When needed for their role, actors often accept multiple hair treatments and chemicals that eventually cause damage, just ask Tom Felton or Ariana Grande. However, agreeing to a color treatment to become the character you’ve booked is completely different than styling your hair in a damaging way for auditions because your natural hair may be a deterrent if no one on set knows what to do with it.
Beyond the hair notes, people of color also have to take acting notes that their white counterparts will never receive. Andrene nodded when I mentioned this, and she said it's usually something like:
Urban, sassy, it’s all, they want rotation of neck... This is the only way that we’re seen. There’s so much more to us! We do have flavor, but there’s so many stories to tell and there aren’t enough of us who have the platform to tell them, so we get locked into that. That’s how our stories have been for so long that it’s the only way they see us. That’s the only thing that makes us different. This.
I have a pretty good idea what goes through the actor’s mind when receiving this type of feedback: I want this job. I can be “urban” as they say. Well, how badly do I want this job? If I am the only black lead in the film and the character is written stereotypically, do I want to be a part of that and add fuel to the one way society sees us? Ward-Hammond agreed with my sentiments, saying:
That shows what people they need behind the scenes as well, it needs to be more diverse. They need people that can do kinky-curly hair. Not black hair, but kinky-curly. The idea that that is considered black hair is... the whole dynamic of it is rather strange and you know exactly where you stand when they have to prep you for it.
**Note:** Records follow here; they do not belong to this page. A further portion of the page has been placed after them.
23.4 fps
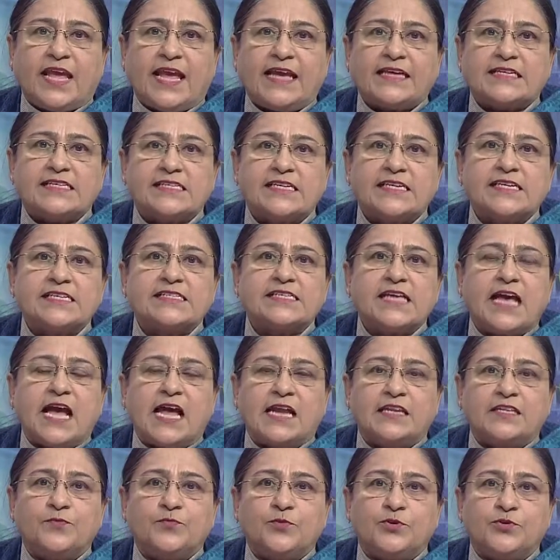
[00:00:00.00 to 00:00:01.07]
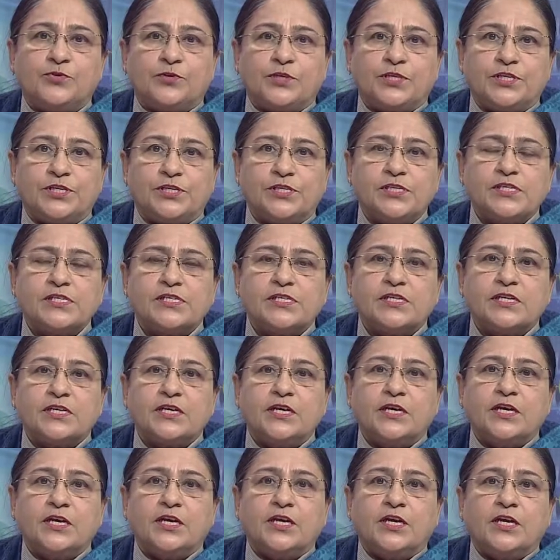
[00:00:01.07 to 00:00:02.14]
X-rays are the mutagens
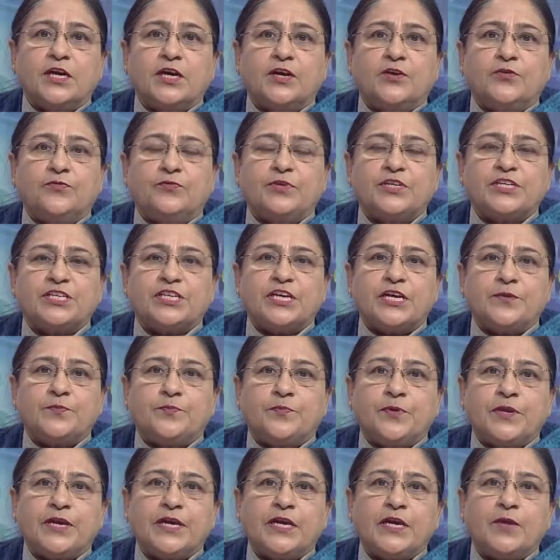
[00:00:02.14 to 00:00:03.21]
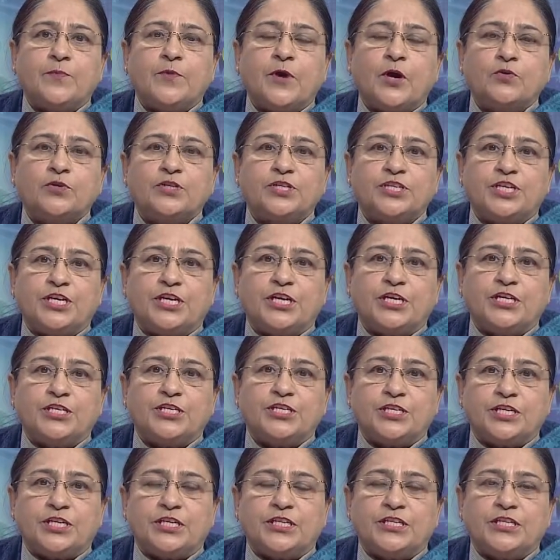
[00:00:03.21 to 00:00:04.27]
which can bring about
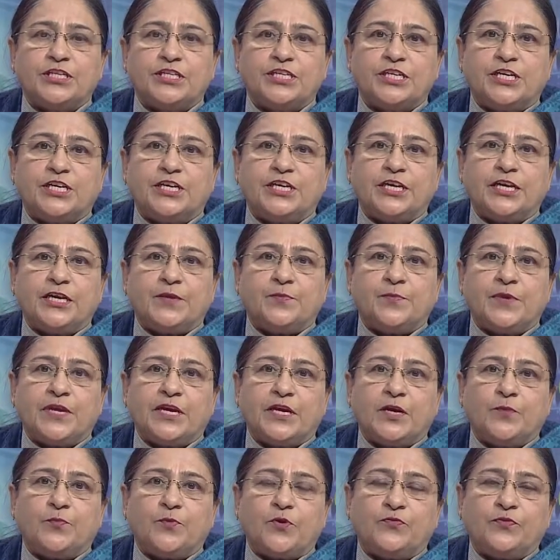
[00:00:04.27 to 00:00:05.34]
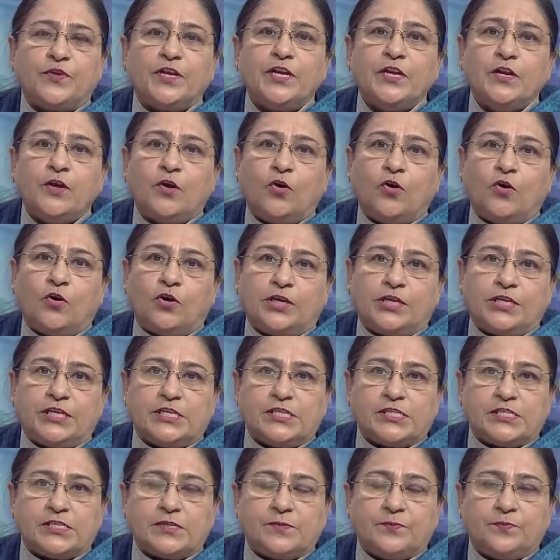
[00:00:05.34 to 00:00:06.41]
change in the genetic makeup of an
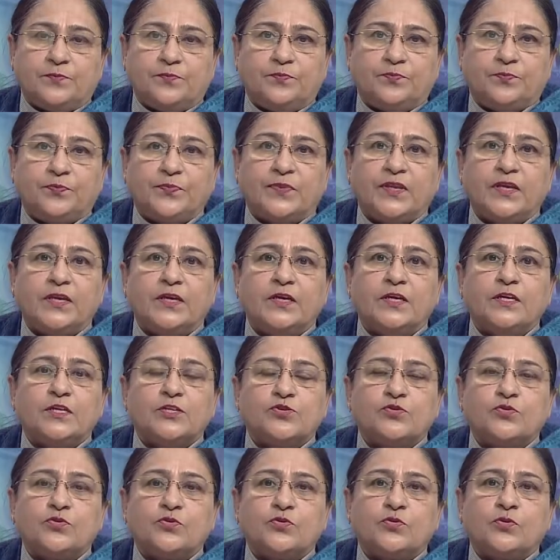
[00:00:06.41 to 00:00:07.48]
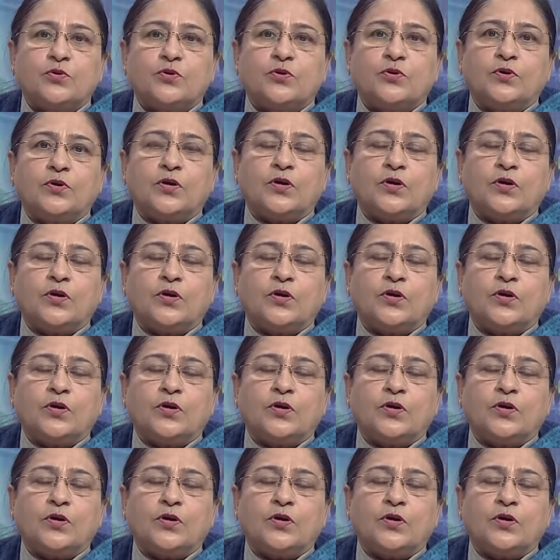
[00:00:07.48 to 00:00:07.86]
organism. So,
Season 2 of Manifest had just wrapped filming before film and tv productions were shut down due to the COVID-19 pandemic, and Season 3 has since been announced. I was most curious to hear how Ward-Hammond sees her work environments changing when productions resume.
I’m really excited to get back to work, period, but to know that you almost feel alone, and I came up in this thing where I didn’t have a lot of friends within it, so you don’t know what’s right or wrong, or what you should do, so you kind of mute your voice a little bit so that you don’t come off too abrasive or aggressive or you get too much pushback, especially [as] a black woman so it feels really good to know that other people are now speaking up and saying no, this is my experience and this is how I feel and you should say something about it.
I couldn't agree more. Everyone should feel safe enough to voice a discomfort, without the fear of losing their job over it or being perceived as difficult. Of course there are tasteful and distasteful ways to address issues in the workplace, but the conversations need to be had. It all starts with people being given the opportunity to speak, and it seems that is one good thing that 2020 has brought us.